Dizzying week doesn't deter Steelers QB Dixon
Dennis Dixon's world is traveling at 100 mph.
The game is still football, but everything's considerably faster for the rookie quarterback this early in his NFL career.
"My head is spinning," Dixon said following a recent organized team activity at the Steelers' South Side facility. "That's what every rookie goes through."
Dixon was a surprise fifth-round draft pick for the Steelers, considering Pro Bowl quarterback Ben Roethlisberger signed a $102 million contract extension.
It's a minor miracle that Dixon -- once a Heisman Trophy front-runner at Oregon -- was drafted at all.
Four months prior to the draft, Dixon underwent surgery on a torn ACL in his left knee, an injury that left his draft status -- not to mention his pro career -- in jeopardy.
Only two months following surgery, Dixon attended the NFL Scouting Combine, where he walked without a noticeable limp. Although he didn't work out, Dixon wanted to let teams know he should be taken seriously as a potential draft pick.
"I was dedicated. I had tremendous facilities at Oregon. I was there day in and day out. I graduated already, so that was pretty much my job to rehab," said Dixon, who graduated in 3 1⁄2 years.
When he was healthy as a junior, Dixon struggled. He was bogged down in the offense and threw more interceptions (14) than touchdowns (12). Everything changed when Chip Kelly took over as Oregon's offensive coordinator before Dixon's senior season.
Kelly broke down Dixon's game and then put it back together the same way. Kelly instilled Dixon with the understanding to effectively operate a major-college offense and the confidence to pull it off.
"He never had you guessing," Dixon said. "You always knew what was coming during practice. It made a tremendous difference. He threw everything out there possible. We were frustrated, but as the week went along, we got it."
As a senior, Dixon tossed 20 touchdown passes and only four interceptions before injuring his knee against Arizona State in November.

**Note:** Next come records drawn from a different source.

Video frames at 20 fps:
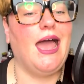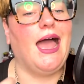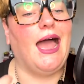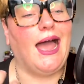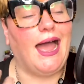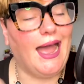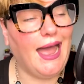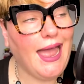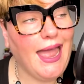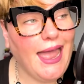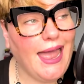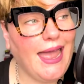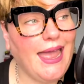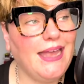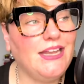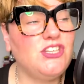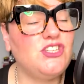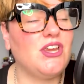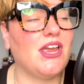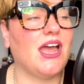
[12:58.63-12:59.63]

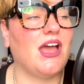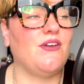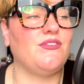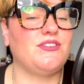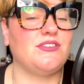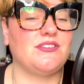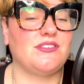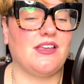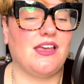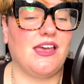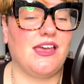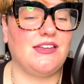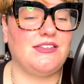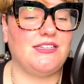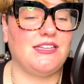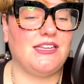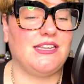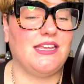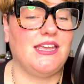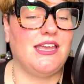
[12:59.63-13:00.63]
and you have
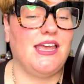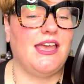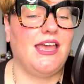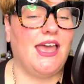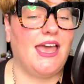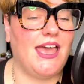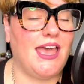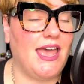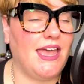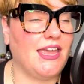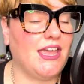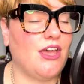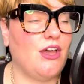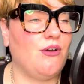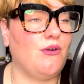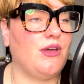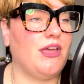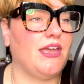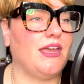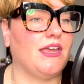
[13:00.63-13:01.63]
society
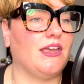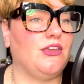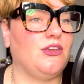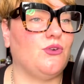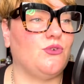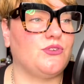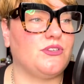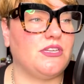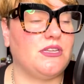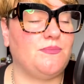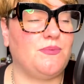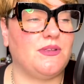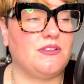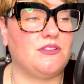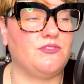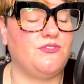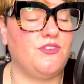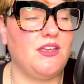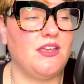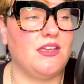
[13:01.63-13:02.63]
echoing your
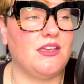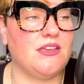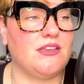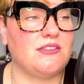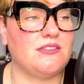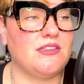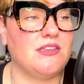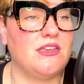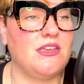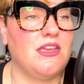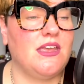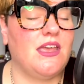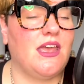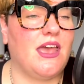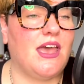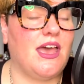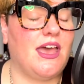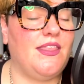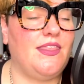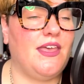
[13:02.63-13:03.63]
deepest fears.
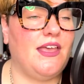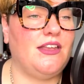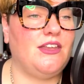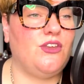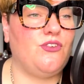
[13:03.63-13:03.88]
And then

Two weeks later, he hurt the same knee against Arizona, ending his college career.
"Some people think if you're athletic, you can't be intelligent, that it doesn't go hand-in-hand. But with Dennis, it really does. He's 6-foot-4, he's got an arm and he's one of the most intelligent players I've ever been around," said Kelly, who coached former Steelers fullback Dan Kreider at New Hampshire. "The reason he was a fifth-round draft pick is he didn't have a great junior year and didn't have a lot of hype going into the season. I heard people talk about him on draft day as a one-year wonder because he had a great senior year. The big thing with him is he got injured."
Dixon and his agent, Jeff Sperbeck, arranged a pre-draft workout. Sperbeck said it was important to reassure teams that drafting Dixon so soon after major knee surgery wouldn't be a gamble.
"Nobody in the draft process questioned his arm strength, vision, instincts, accuracy or running ability. He was considered a first-day quarterback prospect prior to his injury, which translates into a guy that can come in and play this season," Sperbeck said. "The only question for teams was how soon he was going to be able to contribute, based upon his knee injury."
Roethlisberger isn't going anywhere, but Batch (33) isn't getting any younger. When drafting Dixon, the Steelers were mindful that they would need to develop a future backup at some point.
"Dixon throws the ball good. He's poised in the backfield. He's just got to work on that quarterback-center exchange. He was probably in the shotgun all the time, so it's kind of tough for him," safety Tyrone Carter said of Dixon's early ball-handling mishaps with the Steelers. "But he's got a good arm; his confidence is up there. He isn't rushing, no happy feet. I think we got a steal with him. I love the way he throws the ball."
Most teams that draft quarterbacks do so with the idea of them sitting and learning for a year or two. Green Bay drafted Matt Hasselbeck and Aaron Brooks despite already having Brett Favre; both players were eventually traded. In time, Dixon could have trade value for the Steelers while developing into a solid backup.
As for the injury, Pro Bowl quarterbacks Donovan McNabb and Carson Palmer came back from ACL surgery. John Elway played his entire career with no ACL in one knee.
"Injuries happen. It's how you do in the end," Dixon said. "Just know that you're being observed in the process of how you act and react. I'm all positive right now."